Segment Start: Input

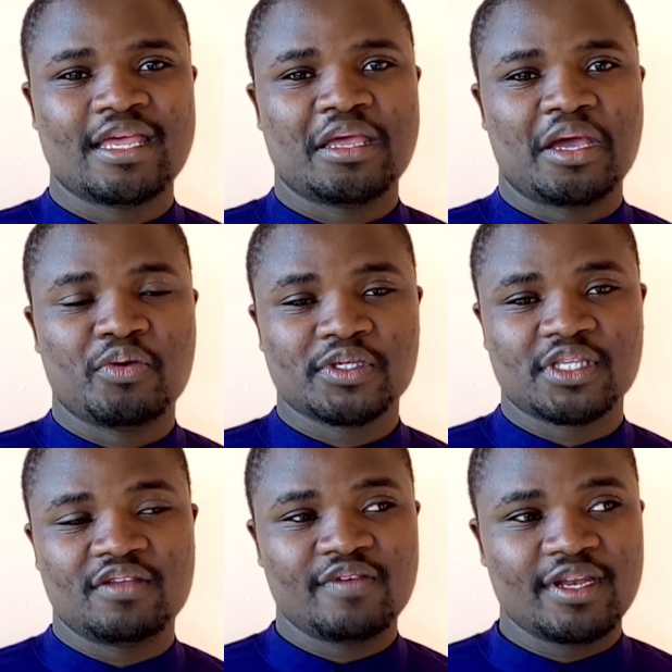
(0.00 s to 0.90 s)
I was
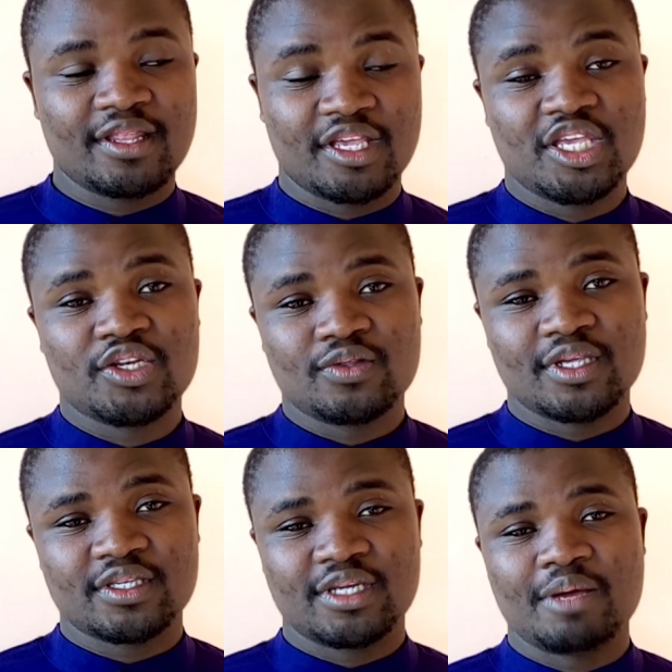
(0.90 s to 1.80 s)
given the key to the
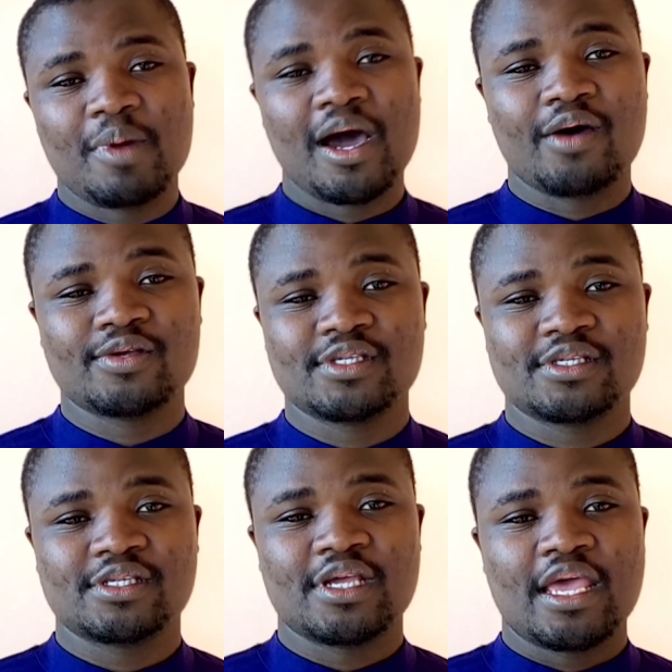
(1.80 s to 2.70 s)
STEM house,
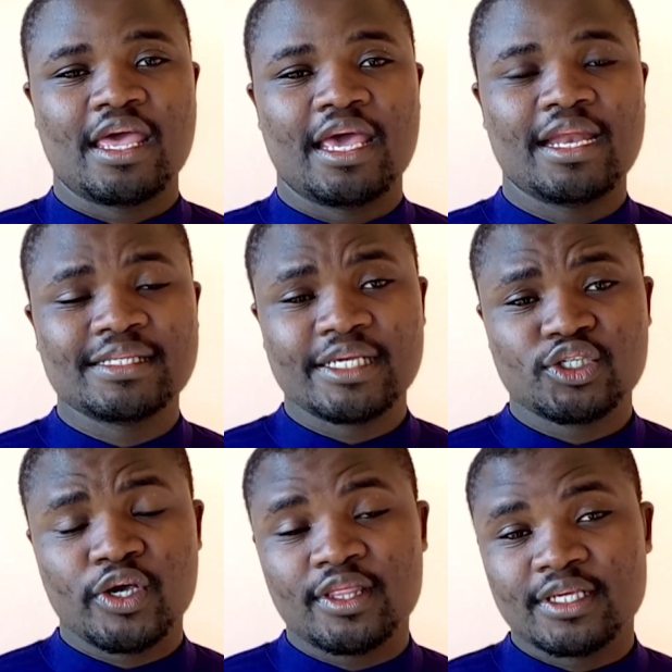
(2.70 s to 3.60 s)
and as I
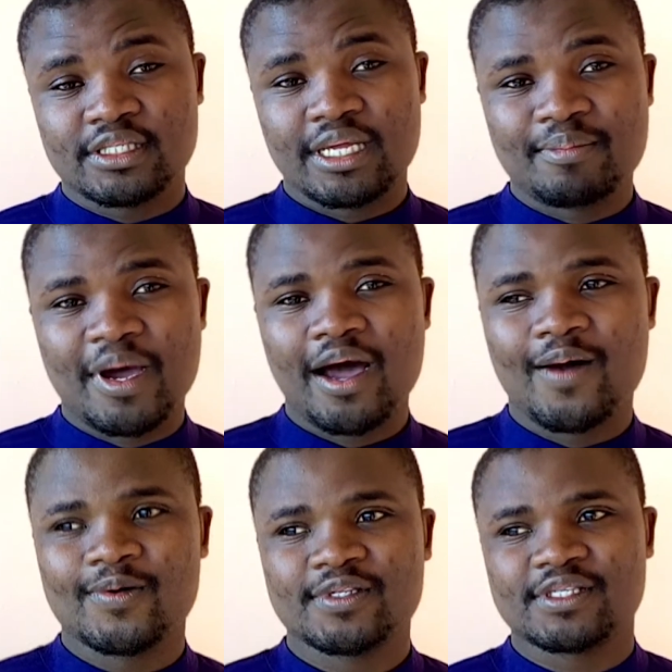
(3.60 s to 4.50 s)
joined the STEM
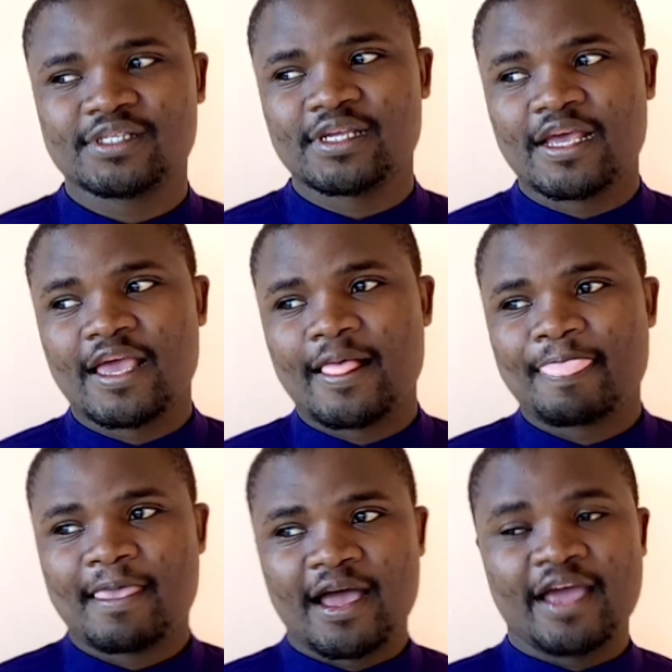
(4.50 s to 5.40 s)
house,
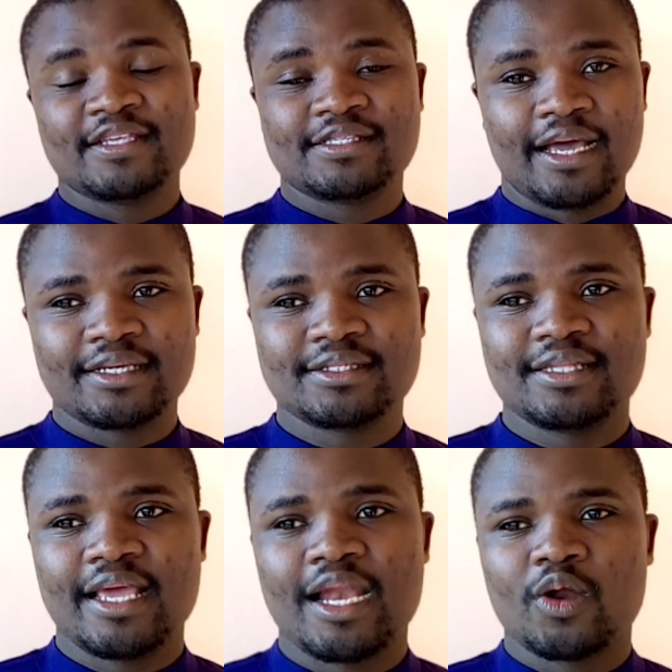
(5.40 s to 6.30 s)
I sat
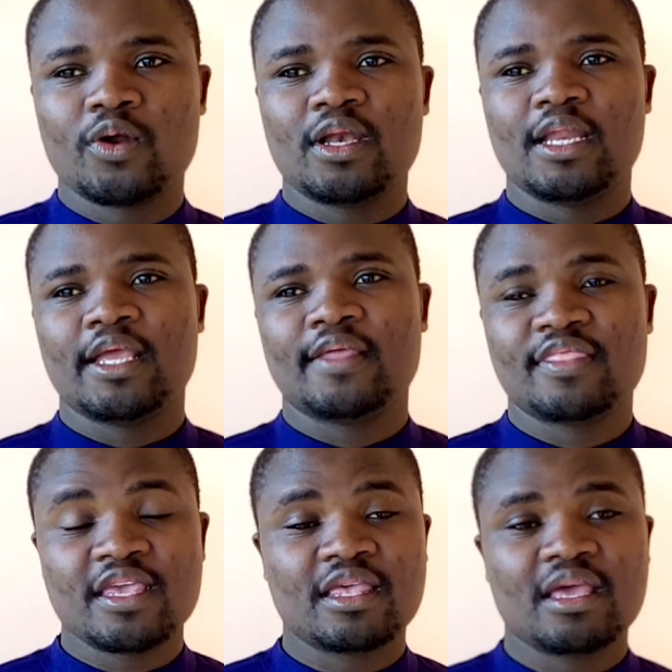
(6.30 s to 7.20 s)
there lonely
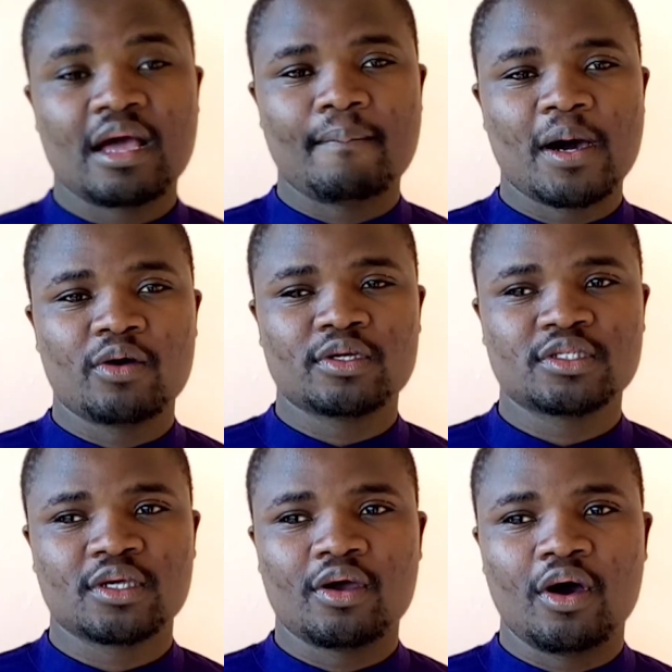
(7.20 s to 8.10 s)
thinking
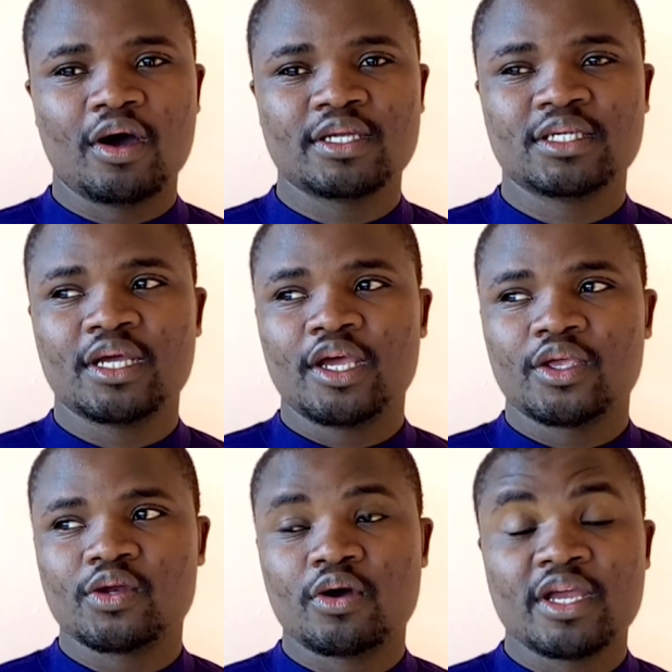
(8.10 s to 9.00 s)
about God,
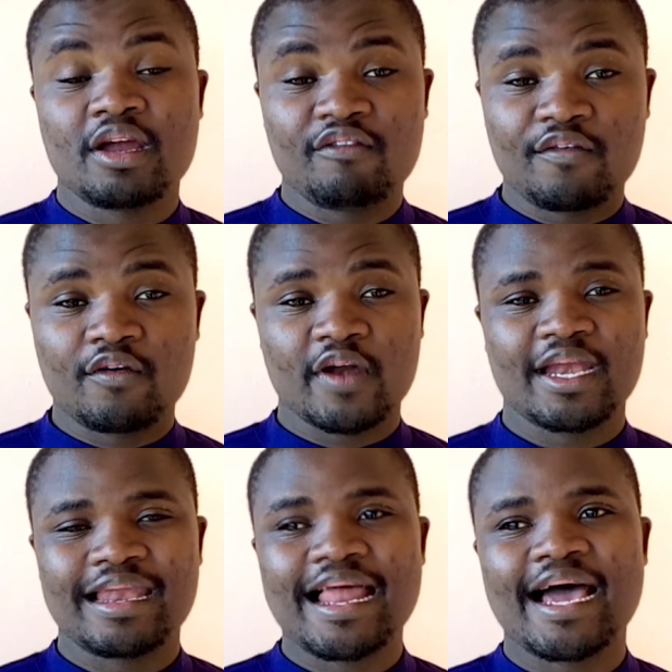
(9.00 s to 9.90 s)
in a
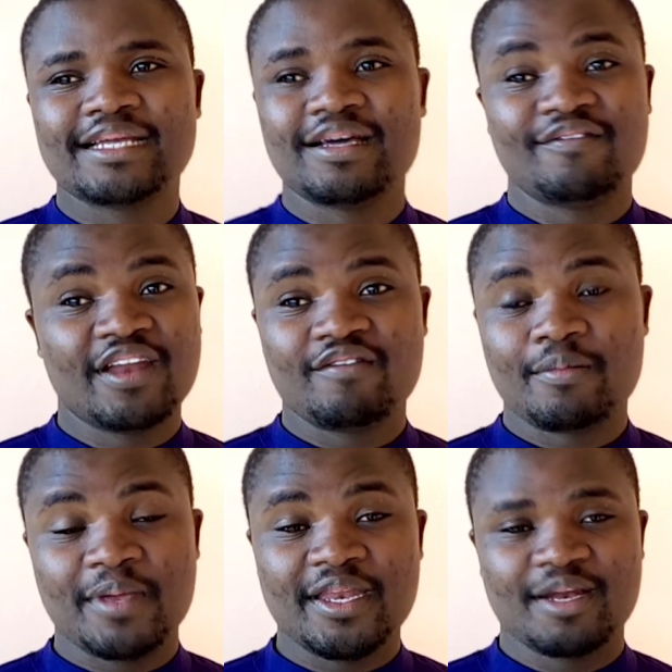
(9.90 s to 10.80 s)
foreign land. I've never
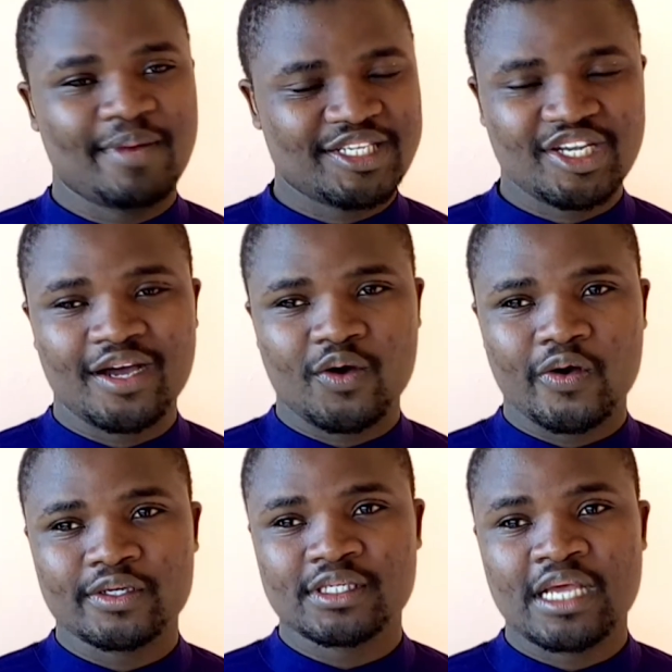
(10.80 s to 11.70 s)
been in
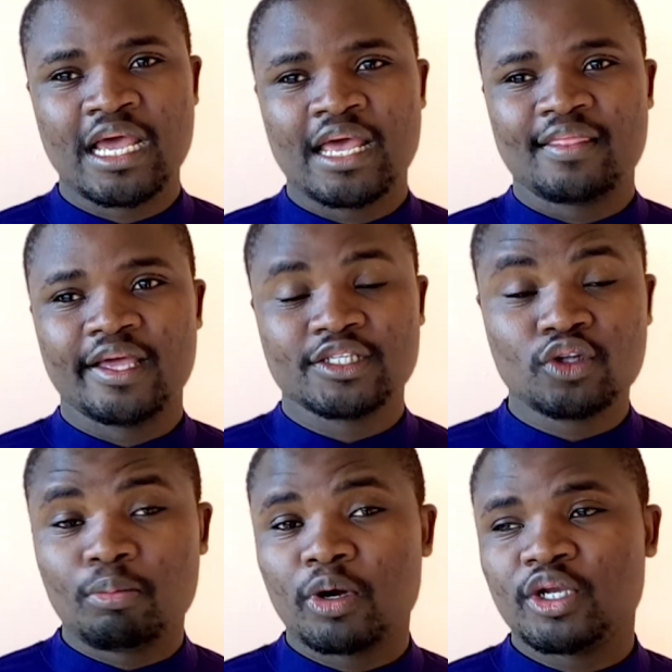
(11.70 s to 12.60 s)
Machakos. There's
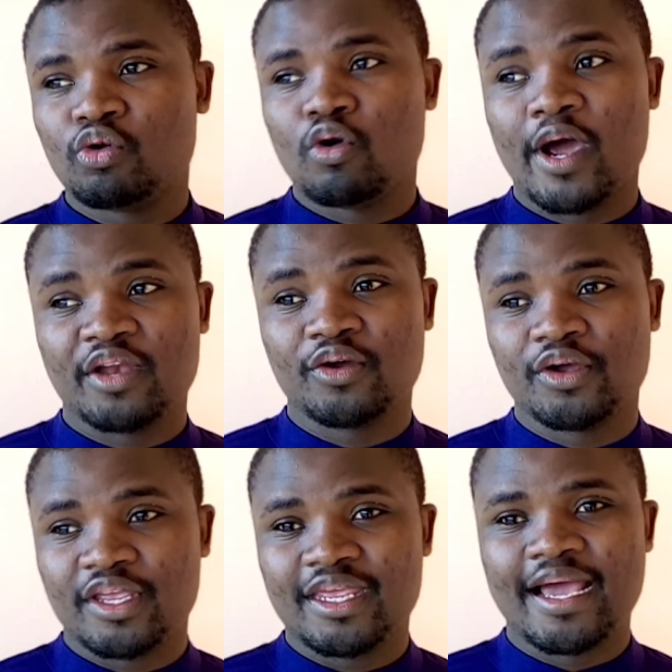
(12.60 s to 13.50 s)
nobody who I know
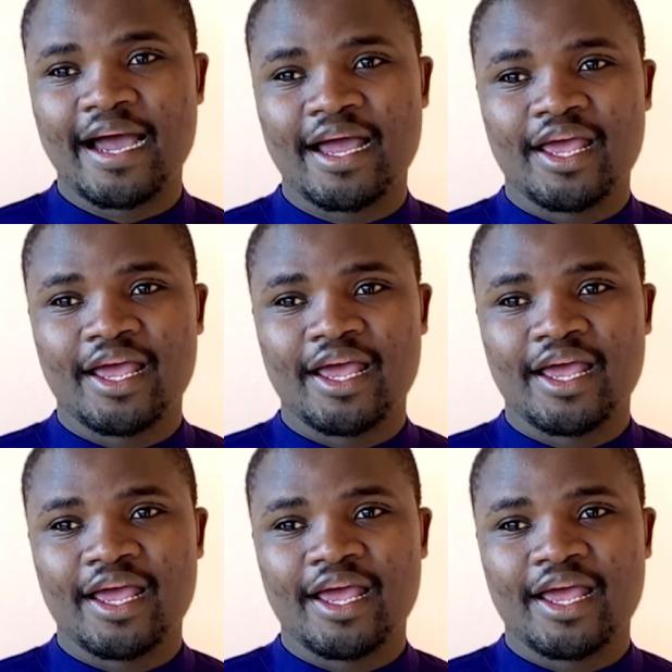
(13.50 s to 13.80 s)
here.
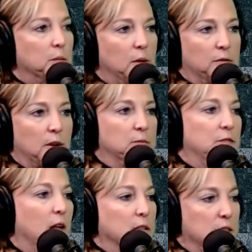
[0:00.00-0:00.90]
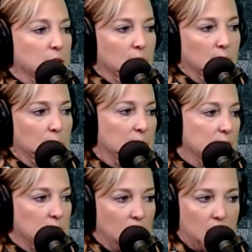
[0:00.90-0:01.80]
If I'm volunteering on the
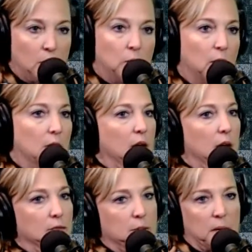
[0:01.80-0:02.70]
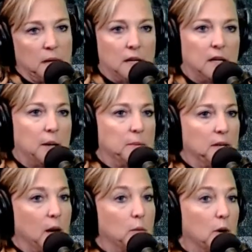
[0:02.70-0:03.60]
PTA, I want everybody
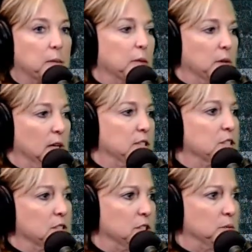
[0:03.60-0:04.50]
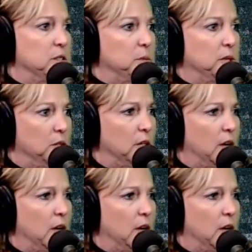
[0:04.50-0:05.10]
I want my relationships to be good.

Segment End: Input

Assignment: Retype, word for word, the lines from the one with "[0:00.90-0:01.80]" through the last line of the entries above, and only those lines. Leave pictures out.

Written solution:
[0:00.90-0:01.80]
If I'm volunteering on the
[0:01.80-0:02.70]
[0:02.70-0:03.60]
PTA, I want everybody
[0:03.60-0:04.50]
[0:04.50-0:05.10]
I want my relationships to be good.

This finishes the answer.